You are viewing a plain text version of this content. The canonical link for it is here.
Posted to j-dev@xerces.apache.org by Jessica Perry Hekman <jp...@arborius.net> on 2000/10/06 00:07:07 UTC

More onl the fly validation troubles

I'm continuing to struggle with using Xerces-J (1.2.0) for on-the-fly
validation. Last week, I wrote the list to report that I wanted to use
XMLValidator.whatCanGoHere, but couldn't because it was protected and
XMLValidator was final. I have since modified the source to make the
method public and am now trying to use it. I'm failing.

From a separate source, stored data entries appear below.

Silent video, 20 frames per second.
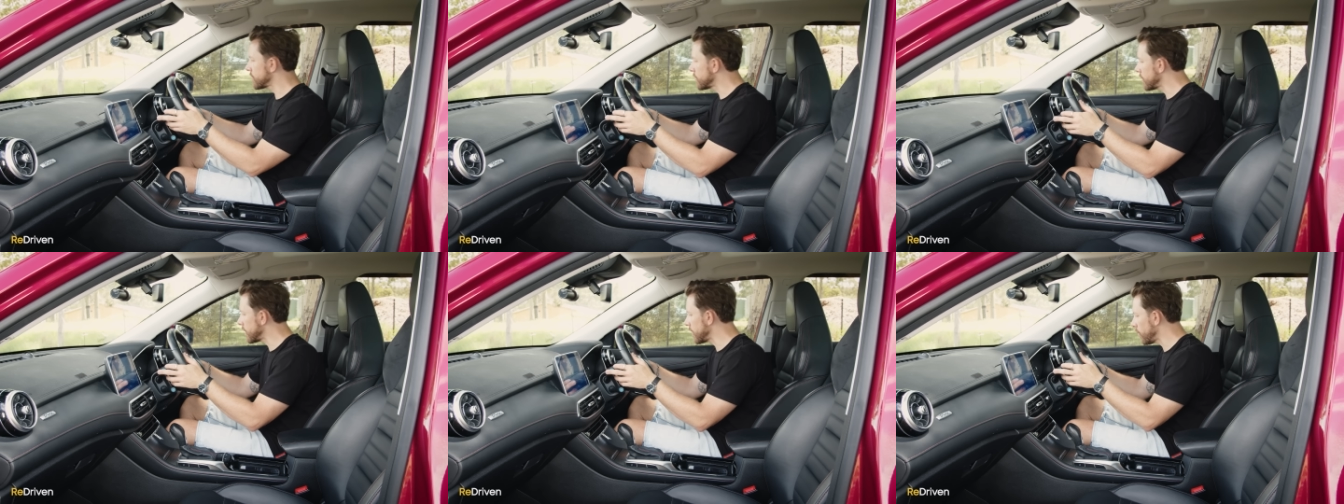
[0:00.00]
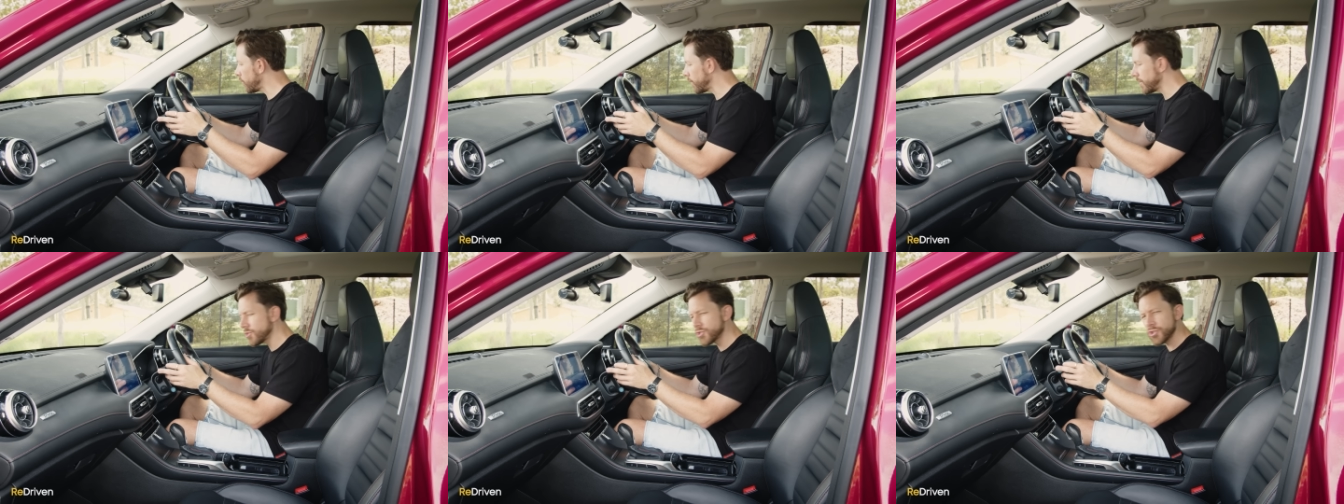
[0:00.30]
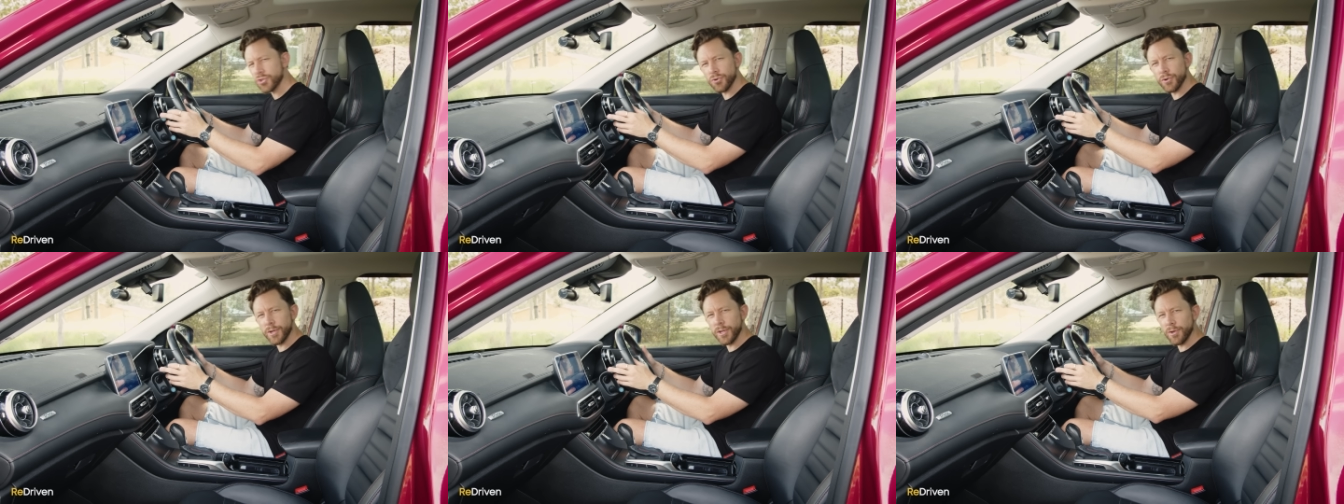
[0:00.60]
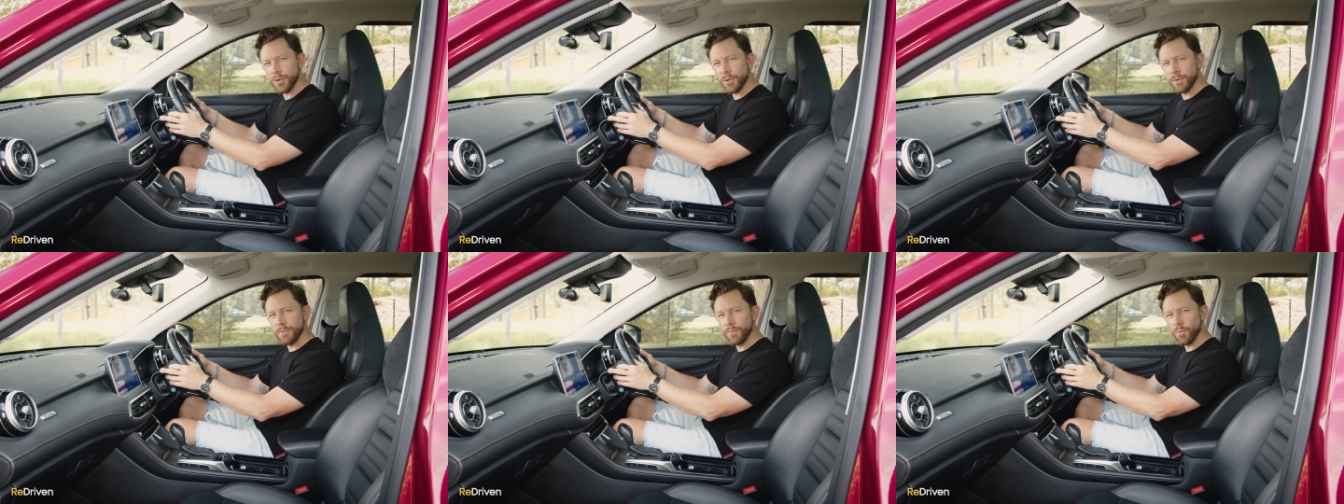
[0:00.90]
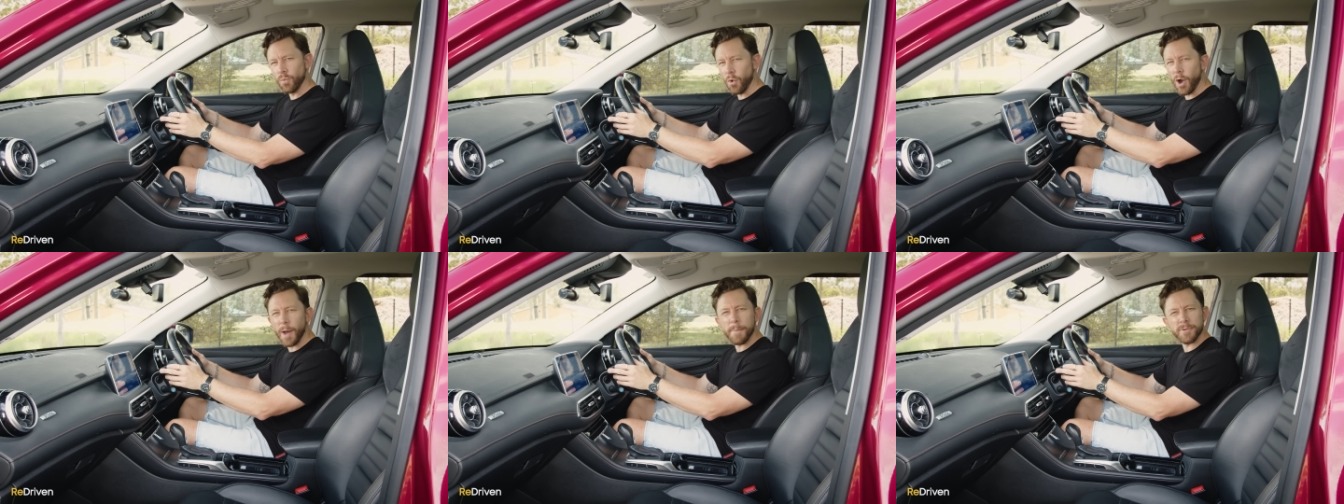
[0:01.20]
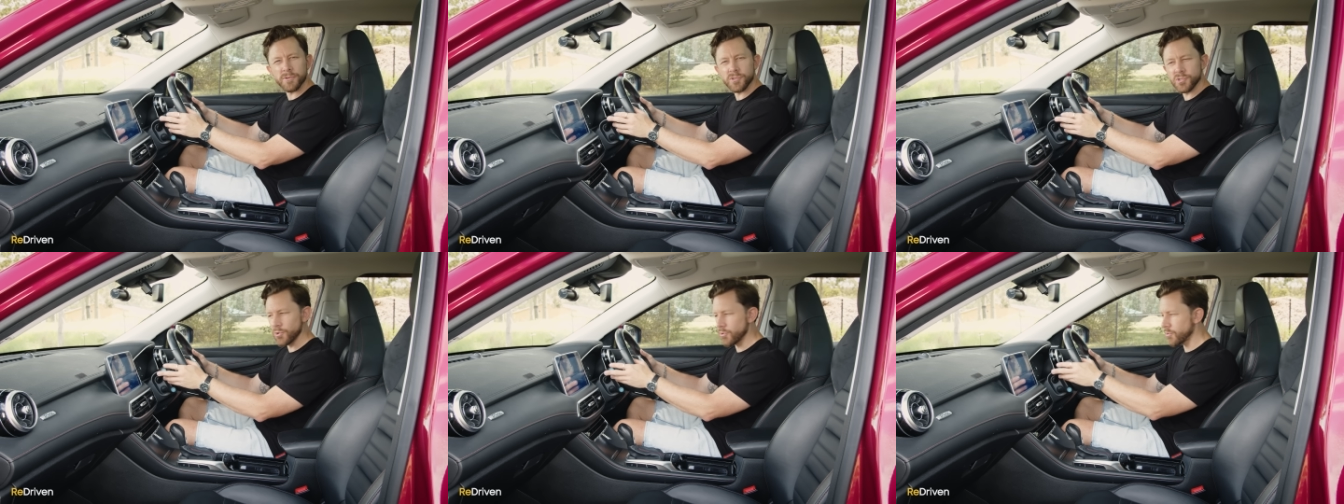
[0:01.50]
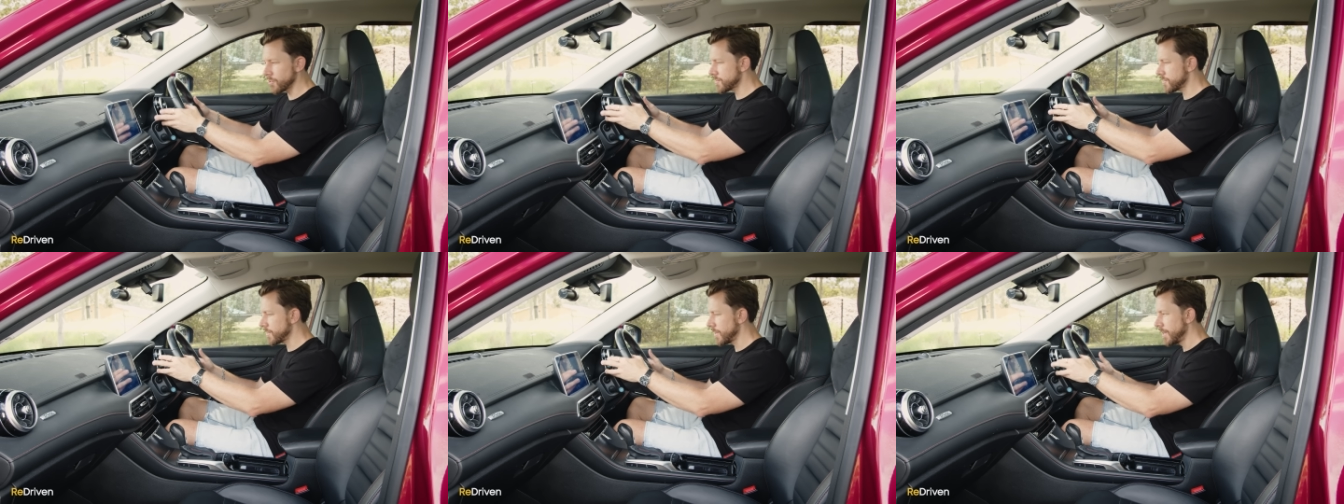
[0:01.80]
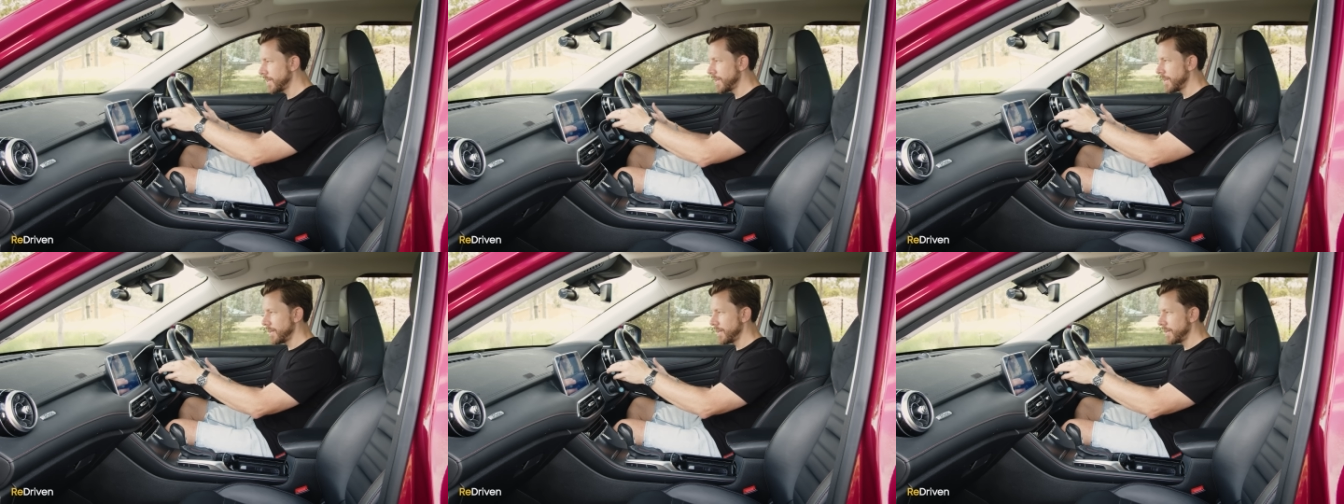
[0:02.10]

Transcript: and the windscreen wiper stalks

XMLValidator.whatCanGoHere needs to get the content model of the element
in question. To do so, it calls XMLValidator.getElementContentModel, which
in turn calls Grammar.getElementDecl, to check if it has yet seen that
element declared. Which, in this case, it has; it's parsed and tried to
validate the entire document, so everything in the DTD should have been
seen -- right?.

In Grammar.getElementDecl, we see the following code:


    public boolean getElementDecl(int elementDeclIndex, XMLElementDecl elementDecl) {
        if (elementDeclIndex < 0 || elementDeclIndex >= fElementDeclCount) {
            return false;
        }

It's returning false, because elementDeclIndex (the index of this element)
is 42, and elementDecl (the number of elements which it has seen defined)
is 21. Bummer. (In this particular test case, I used Bosak's play.dtd and
a modified hamlet.xml which I made invalid but which is still
well-formed.)

I wondered if my problem was that I was getting the elementDeclIndex
wrong. My code gets it like so:

    public int getElementIndex (String elementName) {
        return(this.pool.addSymbol(elementName));
    }

this.pool is a pointer to the parser's StringPool field. I checked; it
does indeed get modified when the parser does its thing. addSymbol(),
while undocumented, does appear to return the indices of
previously-existing elements when presented with them, rather than always
adding them as new symbols.

Okay. So what am I doing wrong? Why does the validator think that this
element hasn't been seen yet? (I would be happy to provide full source
and a sample document to anyone who's interested.)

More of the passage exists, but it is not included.